Othman Fekraoui
A l’occasion de sa résidence à Paris en 2010, l’artiste Othman Fekraoui a réalisé un travail particulier intitulé « Le Témoin ». Ce projet-performance fabriqué dans son atelier va traverser une bonne partie de Paris pour arriver à Saint-Ouen. Ce périple n’en serait pas un si on ne connait pas les intentions de l’artiste qui sont celles de rendre ce qui est stable mobile et ce qui est mobile stable !
Ce vaste projet se concrétise par une forme de tombeau sur roulettes. Pour le rendre vivant, voire interactif, l’artiste marocain a choisit de disposer une caméra sur cette forme rectangulaire et d’un miroir dans lequel chacun pourra y trouver l’image qu’il cherche, c’est-à-dire lui-même . « Le Témoin », c’est donc nous, nous qui sommes à la fois vivants et qui assistons à cet acte du transport d’un tombeau blanc de forme arabisante. L’artiste nous renvoie donc à la notion de temps, puisque le tombeau est le lieu du repos après la mort, tandis qu’une caméra cachée serait plutôt celle d’un rappel au temps présent qui permet de restituer en réel sur l’écran inséré sur ce tombeau les visages des personnes qui se pencheront dessus.

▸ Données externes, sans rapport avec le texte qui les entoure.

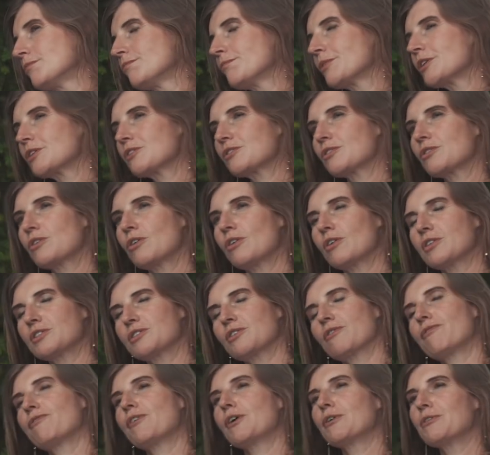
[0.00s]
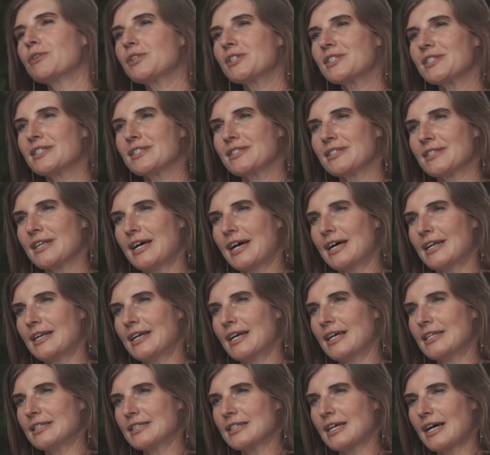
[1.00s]
because of course your focus is then
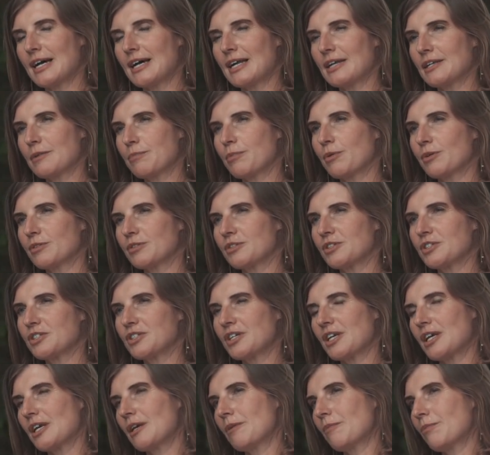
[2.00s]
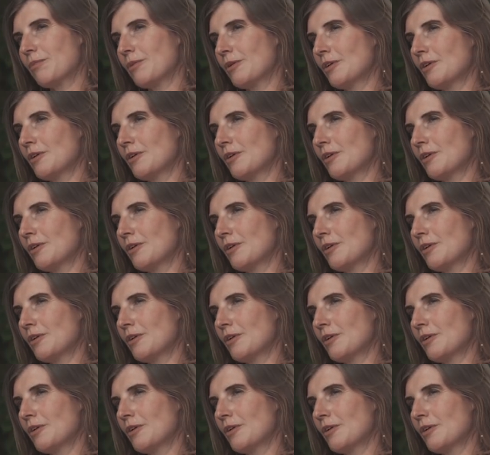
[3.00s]
entirely upon the sheep.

Ce projet a des précédents dans l’histoire personnelle d’Othman Fekraoui qui a été souvent au contact de la mort, de part les lieux où il a habité qui ont certainement conditionné son travail artistique. Sa chambre d’enfant était adjacente à celle de la salle de travail d’une maternité, sans jamais voir ce qui s’y déroulait, il a donc assisté à la mise au monde de l’être humain par les cris et commentaires des femmes. D’autre part, sa maman avait aussi pour travail celui d’entretenir des tombes au cimetière de Tanger (Mojahidin). La proximité avec la mort et la vie a donc forcément influencé sa conception de la vie.

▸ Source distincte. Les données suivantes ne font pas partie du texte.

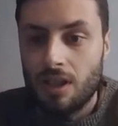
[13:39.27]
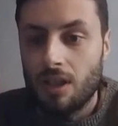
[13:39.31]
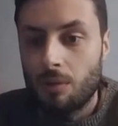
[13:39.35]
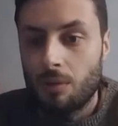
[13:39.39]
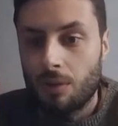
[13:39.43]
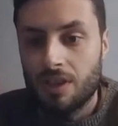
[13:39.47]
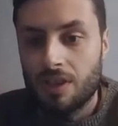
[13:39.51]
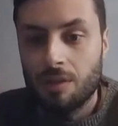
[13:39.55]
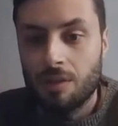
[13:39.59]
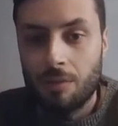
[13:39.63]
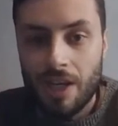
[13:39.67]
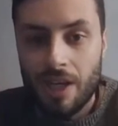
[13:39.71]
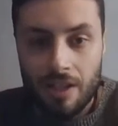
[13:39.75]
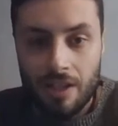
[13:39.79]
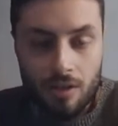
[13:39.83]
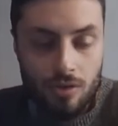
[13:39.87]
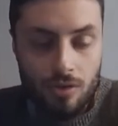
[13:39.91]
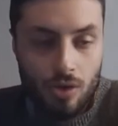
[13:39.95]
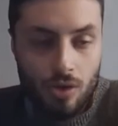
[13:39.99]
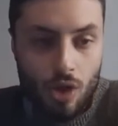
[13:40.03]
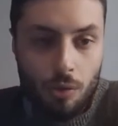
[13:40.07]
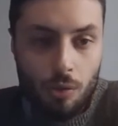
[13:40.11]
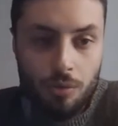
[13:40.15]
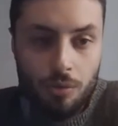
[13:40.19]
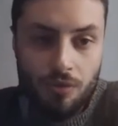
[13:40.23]
with the
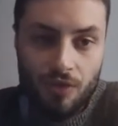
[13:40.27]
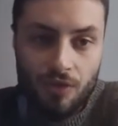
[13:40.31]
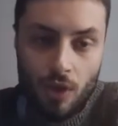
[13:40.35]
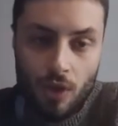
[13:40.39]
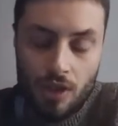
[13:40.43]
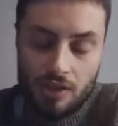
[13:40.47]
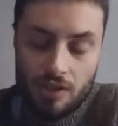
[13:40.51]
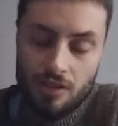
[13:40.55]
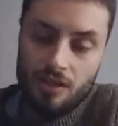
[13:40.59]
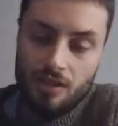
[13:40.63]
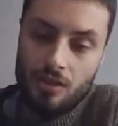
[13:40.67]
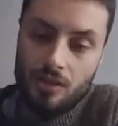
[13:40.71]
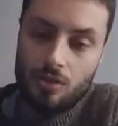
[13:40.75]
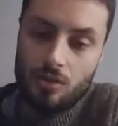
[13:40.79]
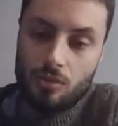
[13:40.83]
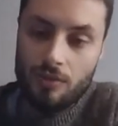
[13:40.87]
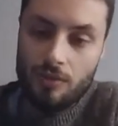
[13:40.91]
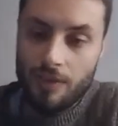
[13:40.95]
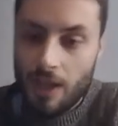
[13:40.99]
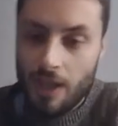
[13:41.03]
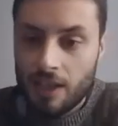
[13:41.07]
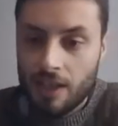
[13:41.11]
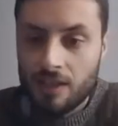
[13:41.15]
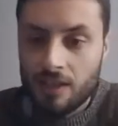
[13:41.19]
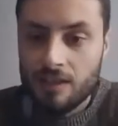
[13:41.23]
microscope, for instance, to
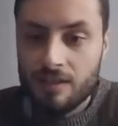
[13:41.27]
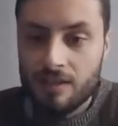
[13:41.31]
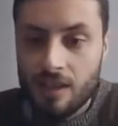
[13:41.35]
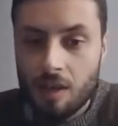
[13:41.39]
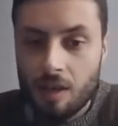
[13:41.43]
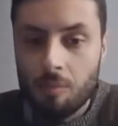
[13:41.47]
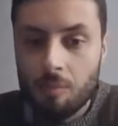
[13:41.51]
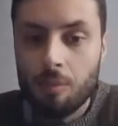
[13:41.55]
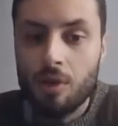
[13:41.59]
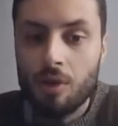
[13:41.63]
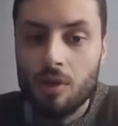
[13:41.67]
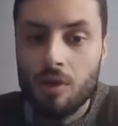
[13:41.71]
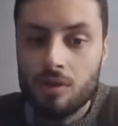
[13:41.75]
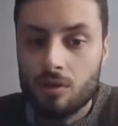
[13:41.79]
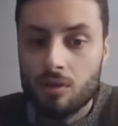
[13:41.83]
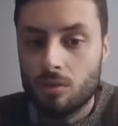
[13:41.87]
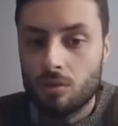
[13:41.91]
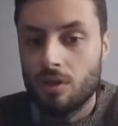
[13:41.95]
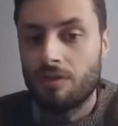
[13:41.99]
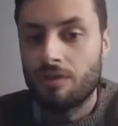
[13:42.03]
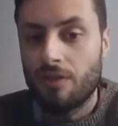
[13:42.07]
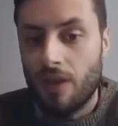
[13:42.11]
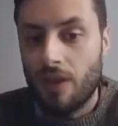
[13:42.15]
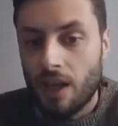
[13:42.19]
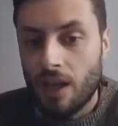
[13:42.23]
find the samples, to
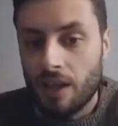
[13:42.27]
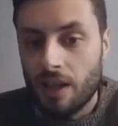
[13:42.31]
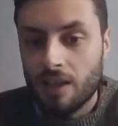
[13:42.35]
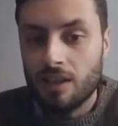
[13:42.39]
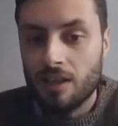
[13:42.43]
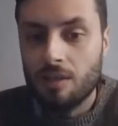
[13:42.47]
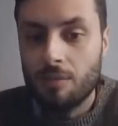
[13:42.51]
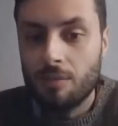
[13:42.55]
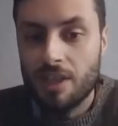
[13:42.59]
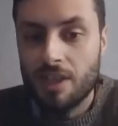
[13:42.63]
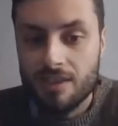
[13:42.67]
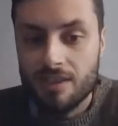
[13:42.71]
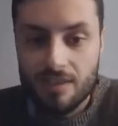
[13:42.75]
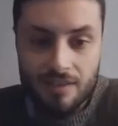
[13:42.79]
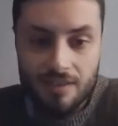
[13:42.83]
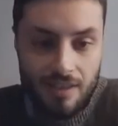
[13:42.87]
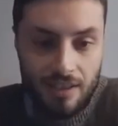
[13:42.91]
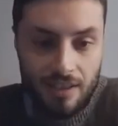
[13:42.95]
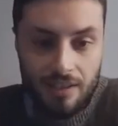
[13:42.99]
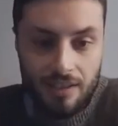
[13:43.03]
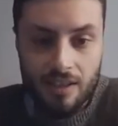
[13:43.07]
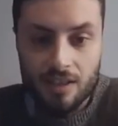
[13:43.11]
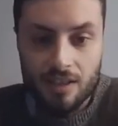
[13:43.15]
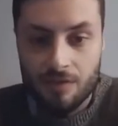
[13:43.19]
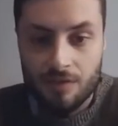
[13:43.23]
define the best
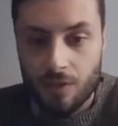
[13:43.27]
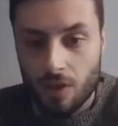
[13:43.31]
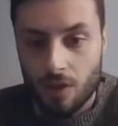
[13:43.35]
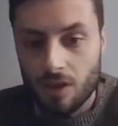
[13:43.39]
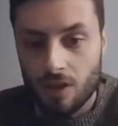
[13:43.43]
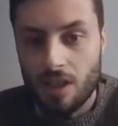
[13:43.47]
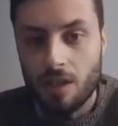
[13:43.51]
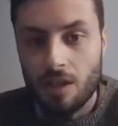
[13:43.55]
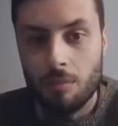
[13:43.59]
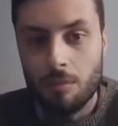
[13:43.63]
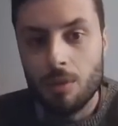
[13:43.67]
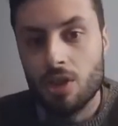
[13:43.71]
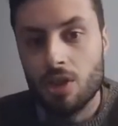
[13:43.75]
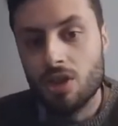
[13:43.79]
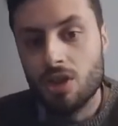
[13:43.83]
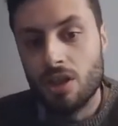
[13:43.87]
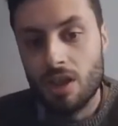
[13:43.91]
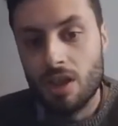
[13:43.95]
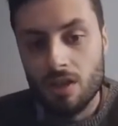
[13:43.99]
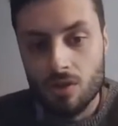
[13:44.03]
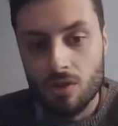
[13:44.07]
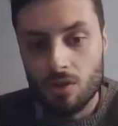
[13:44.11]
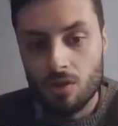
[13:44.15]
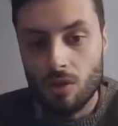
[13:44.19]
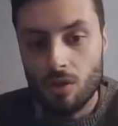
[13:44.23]
settings for the imaging,
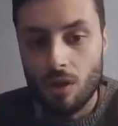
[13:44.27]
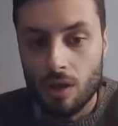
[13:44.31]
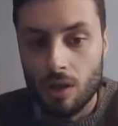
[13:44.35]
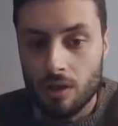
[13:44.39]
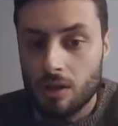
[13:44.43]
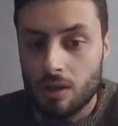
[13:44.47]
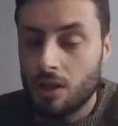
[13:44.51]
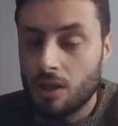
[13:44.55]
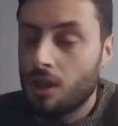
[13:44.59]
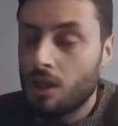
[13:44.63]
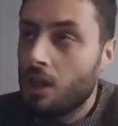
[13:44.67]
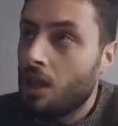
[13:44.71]
and so on.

En constant conflit entre ces deux états, Othman Fekraoui a choisit de travailler avec la performance, comme par exemple à l’occasion d’une invitation en 2007 au festival de Casablanca où durant 1h30 après avoir tourné autour d’un cercle de lumière, prit de vertige, il s’effondre. Un an plus tard, aux abords de Tanger, il s’est entièrement enseveli sous terre, pour expérimenter un certain retour à la condition originaire de l’homme.
C’est dans ces allers-retours entre l’espace et le temps que se situe les recherches d’Othman Fekraoui, né en 1982, à Tanger, travaille à Tanger, diplômé de l’école des Beaux-Arts de Tétouan.